Just like taking care of our physical bodies, our mind also needs the same - if not more attention.
Mental wellbeing is defined as a state of wellbeing in which every individual realises his or her own potential, can cope with the normal stresses of life, can work productively and fruitfully, and is able to make a contribution to her or his community. (WHO, 2014)
Mental wellbeing means:
Doing things you enjoy
Finding and acknowledging your strengths
Being ‘in the moment’ with your experiences
Celebrating every success
Understanding our actions impact the outcomes
We can all feel low, anxious or panicky from time to time. Check your mood using this simple questionnaire and get advice on what might help.Take the test
Feeling sad or feeling depressed is not the same as being ‘clinically’ depressed. There is a big sliding scale between having a bad day and feeling deep despair.
We are all on a continuum, we have good days and bad days but when the bad days out-number the good you need to take some action.
Anxiety can be feelings of fear, nervousness, apprehensiveness or worry. Most people feel anxious at certain times, such as going to the dentist, interviews, or public speaking.
Anxiety can sometimes be helpful. It keeps us alert to danger such as:
Crossing a busy road
Climbing up a ladder
Sports and in competitions
Anxiety can be a problem when:
It stops us doing things we want or need to do
It happens a lot
It stays for a long time
How you can help yourself
There are usually no quick fixes for problems in life but you can learn to be more active in looking after your own mental wellbeing.
Ways to help yourself
Listen to music, read, meditate, get a massage, or try relaxation methods. Getting some distance from the problem can give you some perspective.
More sleep and rest are needed when your body is stressed.
Try not to miss meals or eat at irregular times. Keep plenty of healthy snacks available.
Limit alcohol and caffeine, which can make anxiety and your mood worse.
This boosts your mood and helps you stay healthy.
Inhale and exhale slowly. Count to 10 slowly. Repeat, and count to 20 if necessary.
Instead of aiming for impossible excellence, be proud of however close you get.
Put your stress in perspective: Is it really as bad as you think?

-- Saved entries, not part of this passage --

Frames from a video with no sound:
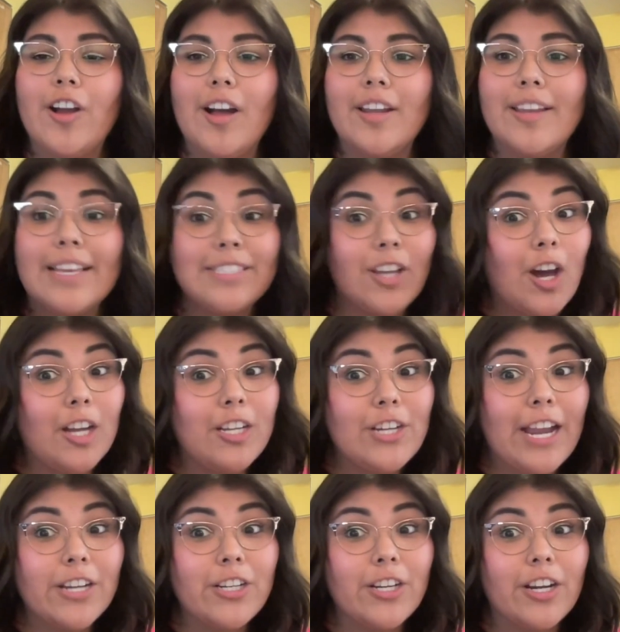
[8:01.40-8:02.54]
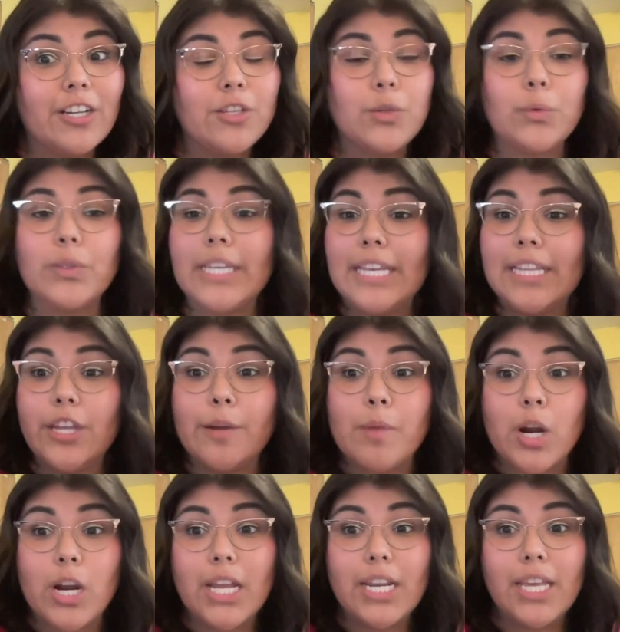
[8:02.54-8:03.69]
on as a contractor to lead their
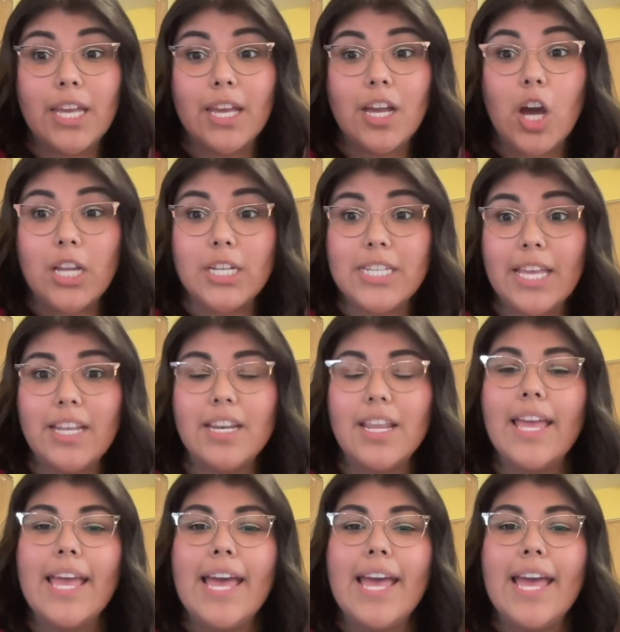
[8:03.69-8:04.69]
marketing content.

Identify the negative thoughts and try and replace them with positive ones.
Make sure you laugh, a good laugh goes a long way.
What makes you anxious? Is it study, work, family, or friends? Try writing in a journal when you feel stressed or anxious so you can identity a pattern.
Tell friends and family how you are feeling and let them know how they can help you. Talk to a doctor or counsellor for help.